VDSG: Optimizing Multimodal AI Pipelines with Metaxy

May 29, 2026·
Dr. Georg Heiler
Dr. Georg Heiler
Hernan Picatto
Hernan Picatto
· 1 min read
Abstract
The AI era has shifted compute toward complex multimodal pipelines, where a small input or code change can trigger expensive downstream recomputation. This talk introduces Metaxy, an open source Python framework for sample-level metadata versioning and field-level provenance. We show how Metaxy lets pipelines recompute only what actually changed, so startups, enterprises, and researchers can iterate faster, reduce cloud costs, and build more efficient AI workflows.
Date
May 29, 2026 6:00 PM
Location

A1 Telekom Austria, Lassallestraße 9, 1020 Vienna

events

Abstract

The AI era has changed the economics of data pipelines. Multimodal workflows often fan out into transcription, image understanding, embeddings, classification, extraction, review, and downstream analytics. Without precise metadata, a small change can invalidate too much of the pipeline and force costly reruns.

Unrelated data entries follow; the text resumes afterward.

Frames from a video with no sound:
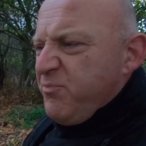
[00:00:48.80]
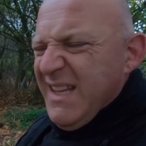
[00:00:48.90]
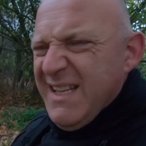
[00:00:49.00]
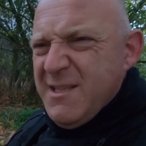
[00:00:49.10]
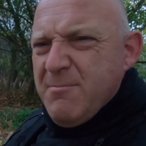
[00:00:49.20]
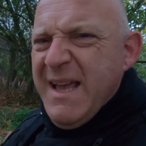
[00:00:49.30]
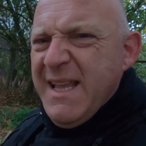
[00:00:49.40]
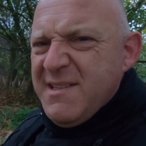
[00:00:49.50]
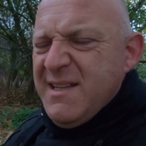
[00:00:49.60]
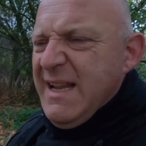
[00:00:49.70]
it's
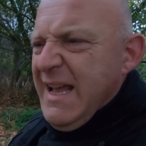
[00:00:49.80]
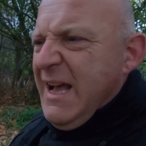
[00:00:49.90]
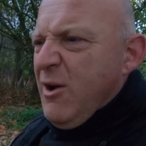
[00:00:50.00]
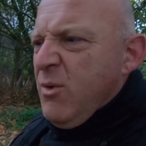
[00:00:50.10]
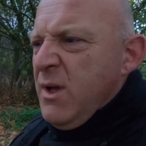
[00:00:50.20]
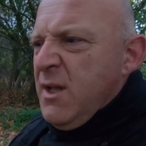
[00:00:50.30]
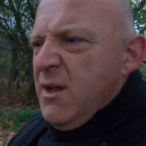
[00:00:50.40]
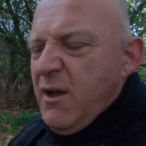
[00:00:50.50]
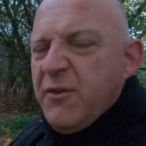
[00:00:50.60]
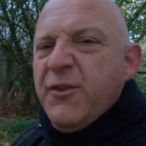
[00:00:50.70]
amazing how
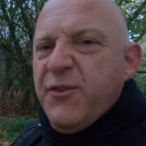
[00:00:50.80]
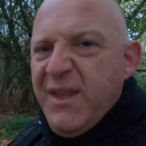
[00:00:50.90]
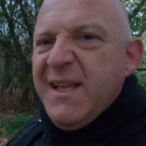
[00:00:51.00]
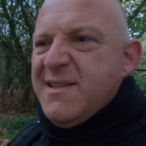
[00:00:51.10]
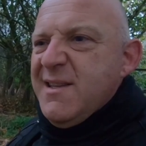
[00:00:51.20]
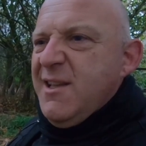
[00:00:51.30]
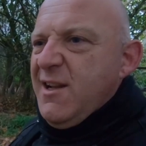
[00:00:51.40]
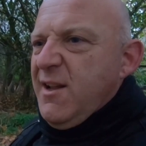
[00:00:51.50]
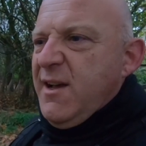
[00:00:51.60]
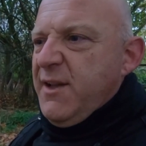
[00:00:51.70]
other things in your
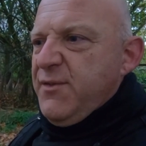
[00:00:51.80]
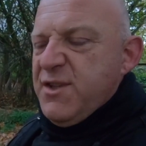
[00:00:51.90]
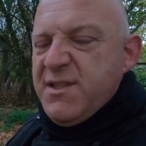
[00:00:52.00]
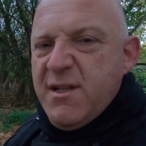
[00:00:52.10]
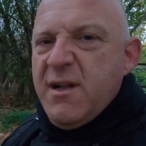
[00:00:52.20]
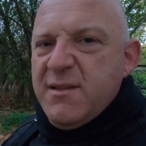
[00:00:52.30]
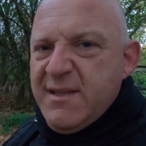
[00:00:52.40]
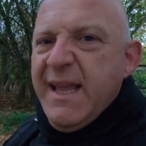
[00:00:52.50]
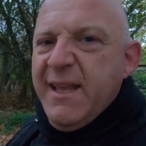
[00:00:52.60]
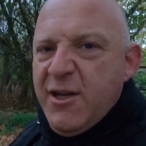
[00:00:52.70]
life start
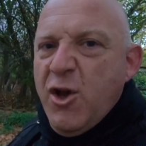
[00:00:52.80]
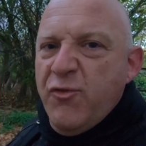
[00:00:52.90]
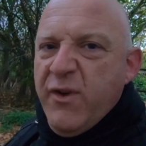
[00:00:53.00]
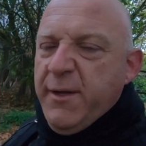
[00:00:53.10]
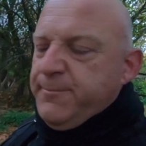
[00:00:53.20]
taking over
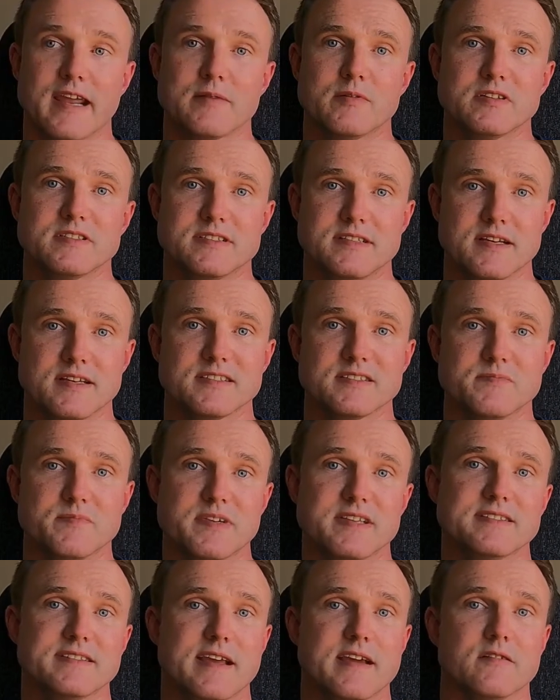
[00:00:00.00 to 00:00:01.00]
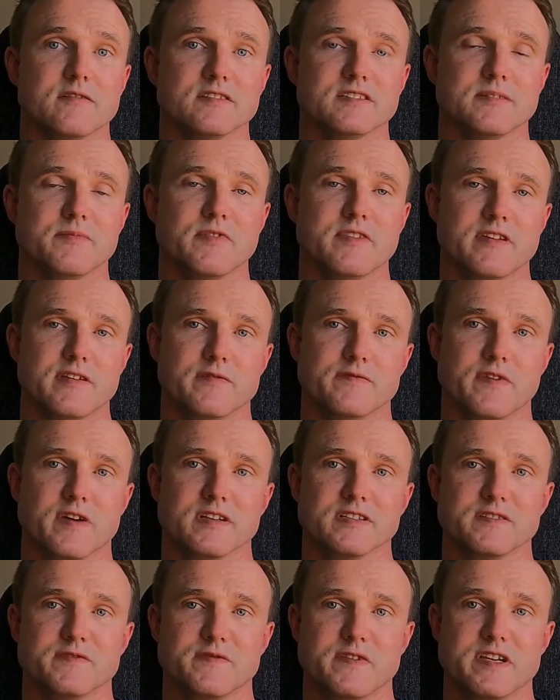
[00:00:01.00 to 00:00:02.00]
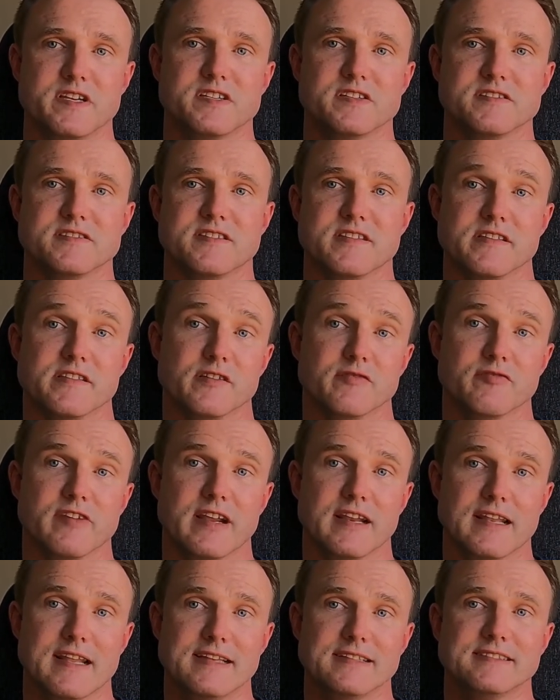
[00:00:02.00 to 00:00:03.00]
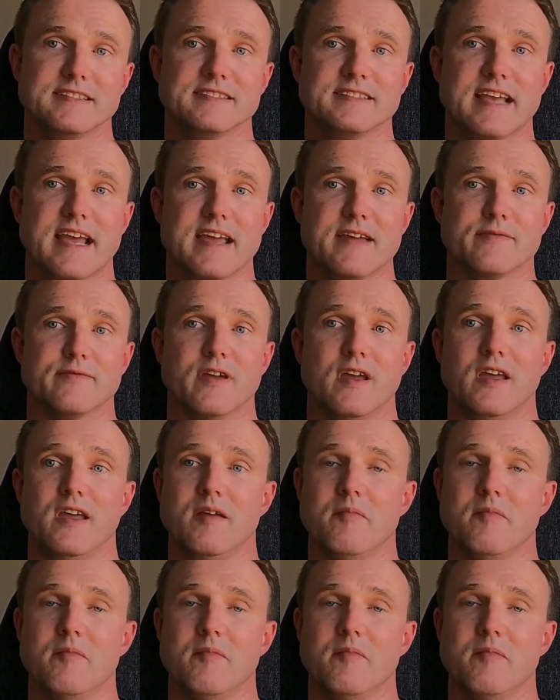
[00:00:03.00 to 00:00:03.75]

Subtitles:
camera does miss out on some of the advanced features that the rear lenses have,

This talk introduces Metaxy, an open source Python framework for sample-level metadata versioning and field-level provenance. Metaxy acts as a control layer for incremental data pipelines: it records which fields depend on which upstream fields, computes what became stale, and lets the execution layer process only the affected records.

We focus on practical examples across startup, enterprise, and research settings:

  • avoiding wasteful recomputation in multimodal AI workflows,
  • using field-level lineage to decide what can be skipped,
  • keeping provenance queryable across document, audio, image, and tabular data,
  • connecting Metaxy with orchestrators and compute engines such as Dagster, Ray, and Slurm.

The core idea is simple: if an audio file changes, recompute transcription. Do not rerun face recognition if it only depends on the video stream.

Dr. Georg Heiler
Authors
senior data expert
Georg is a co-founder @Jubust and a Senior data expert at Magenta as well as a ML-ops engineer at ASCII. He is solving challenges with data. His interests include geospatial graphs and time series. Georg transitions the data platform of Magenta to the cloud and is handling large scale multi-modal ML-ops challenges at ASCII.
Hernan Picatto
Authors
Researcher & data scientist

Researcher at the Supply Chain Intelligence Institute Austria (ASCII).

My research interest lies at the intersection of forecasting extreme events and causal analysis in high-frequency time series.